Pożar lasu w okolicu Magury
Treść
Cztery ary ściółki leśnej spłonęły na terenie leśnictwa Magura w okolicy Gładyszowa. Pożaru lasu na większą skalę udało się uniknąć tylko dzięki szybkiej akcji strażaków.
Ogień błyskawicznie zlokalizowali pracownicy służby leśnej. Do akcji gaśniczej skierowano pięć wozów okolicznych jednostek OSP oraz samochód Powiatowej Straży Pożarnej w Gorlicach. Przyczyną pożaru było prawdopodobnie zaprószenie ognia przez osoby przechodzące przez las.
- Panuje susza, więc o przypadkowy pożar nie jest trudno - mówi zastępca nadleśniczego w Łosiu Franciszek Zygarowicz. - Paradoksalnie, gdyby w lesie panowała większa wilgoć, strażacy mieliby kłopot z dotarciem na miejsce, bo ich ciężkie samochody mogłyby zakopać się w błocie.
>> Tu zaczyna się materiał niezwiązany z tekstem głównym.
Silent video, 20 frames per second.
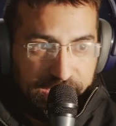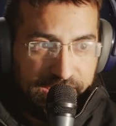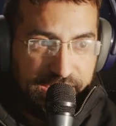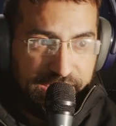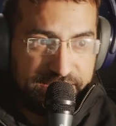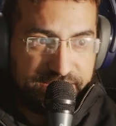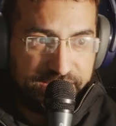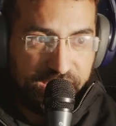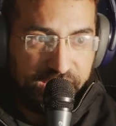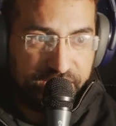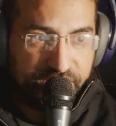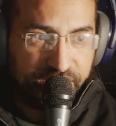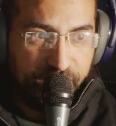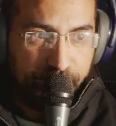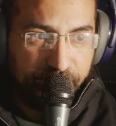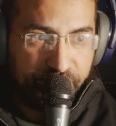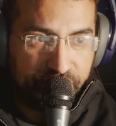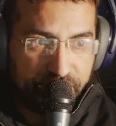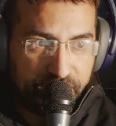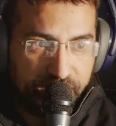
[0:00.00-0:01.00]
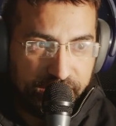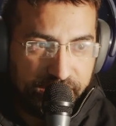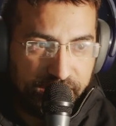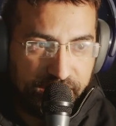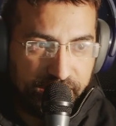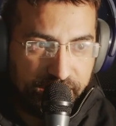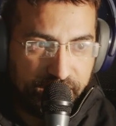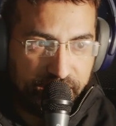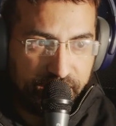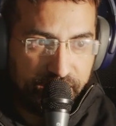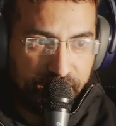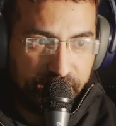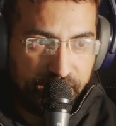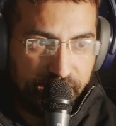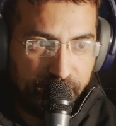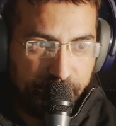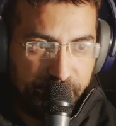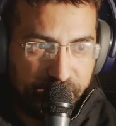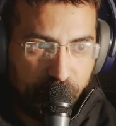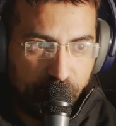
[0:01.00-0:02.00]
say, let me just click it again here. Let
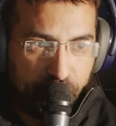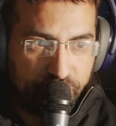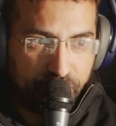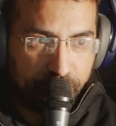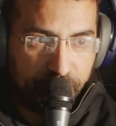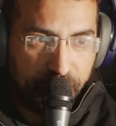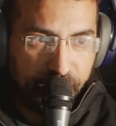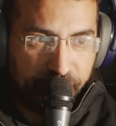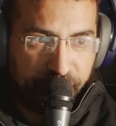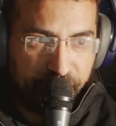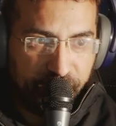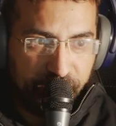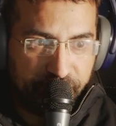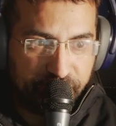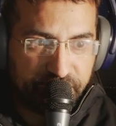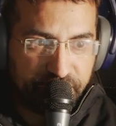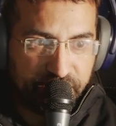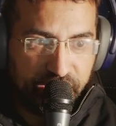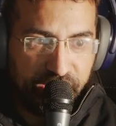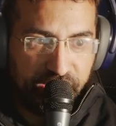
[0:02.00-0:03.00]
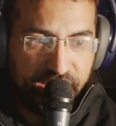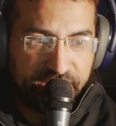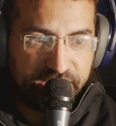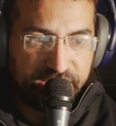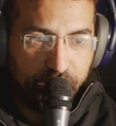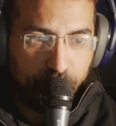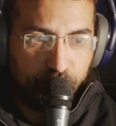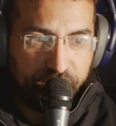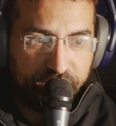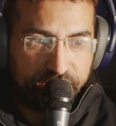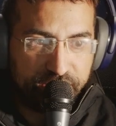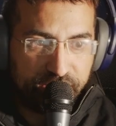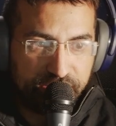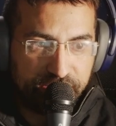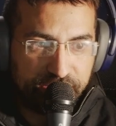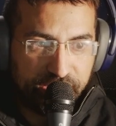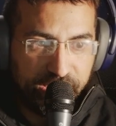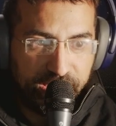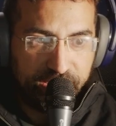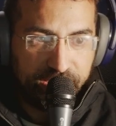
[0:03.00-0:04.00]
me go to my favorites. And let's say I wanted to
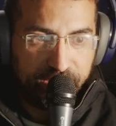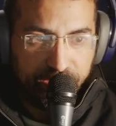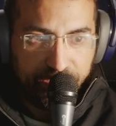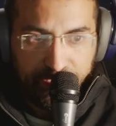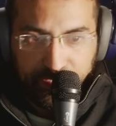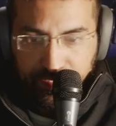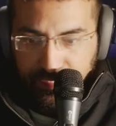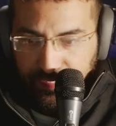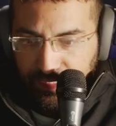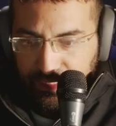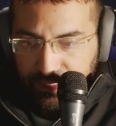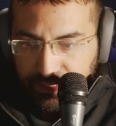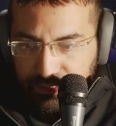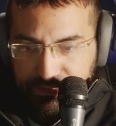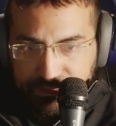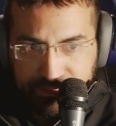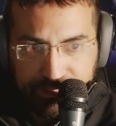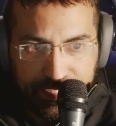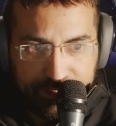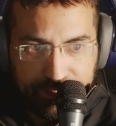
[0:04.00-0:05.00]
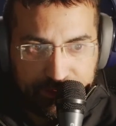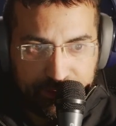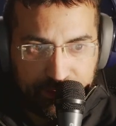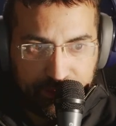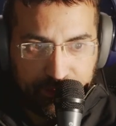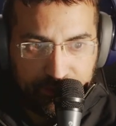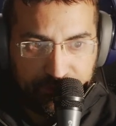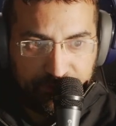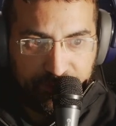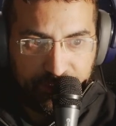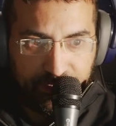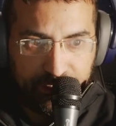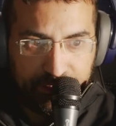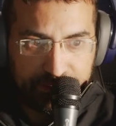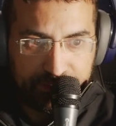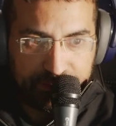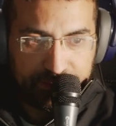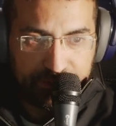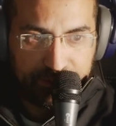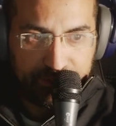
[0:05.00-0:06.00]
say, set the first
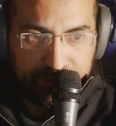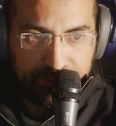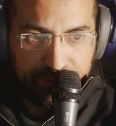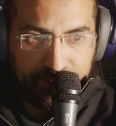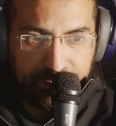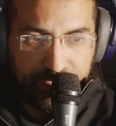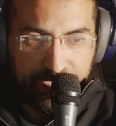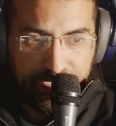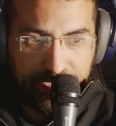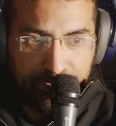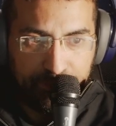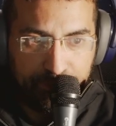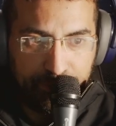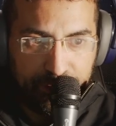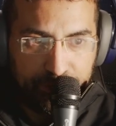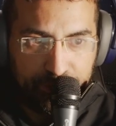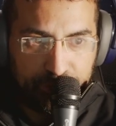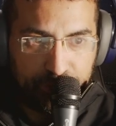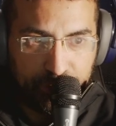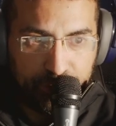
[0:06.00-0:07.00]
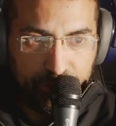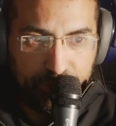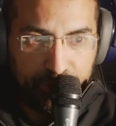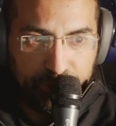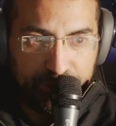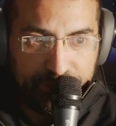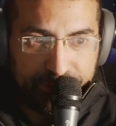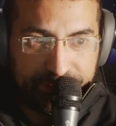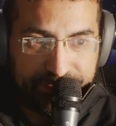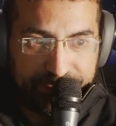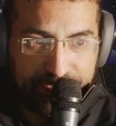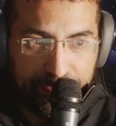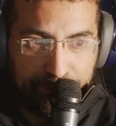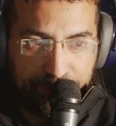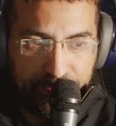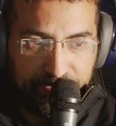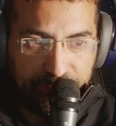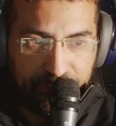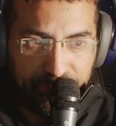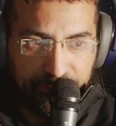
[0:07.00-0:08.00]
name to
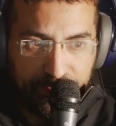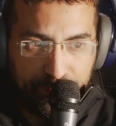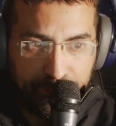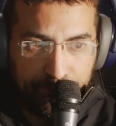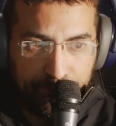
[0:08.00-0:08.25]
Zipifil,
Tymczasem jest tak sucho, że nawet na łąkach warstwa gleby jest wystarczająco twarda, by mogły po niej przejechać wozy gaśnicze.
To pierwszy od ponad 20 lat pożar lasu w naszym regionie. Nawet podczas najbardziej dotkliwej suszy w górskich lasach ściółka zachowuje wilgotność, ponieważ w skład runa wchodzi bogata zielona roślinność (np. ostrężyny).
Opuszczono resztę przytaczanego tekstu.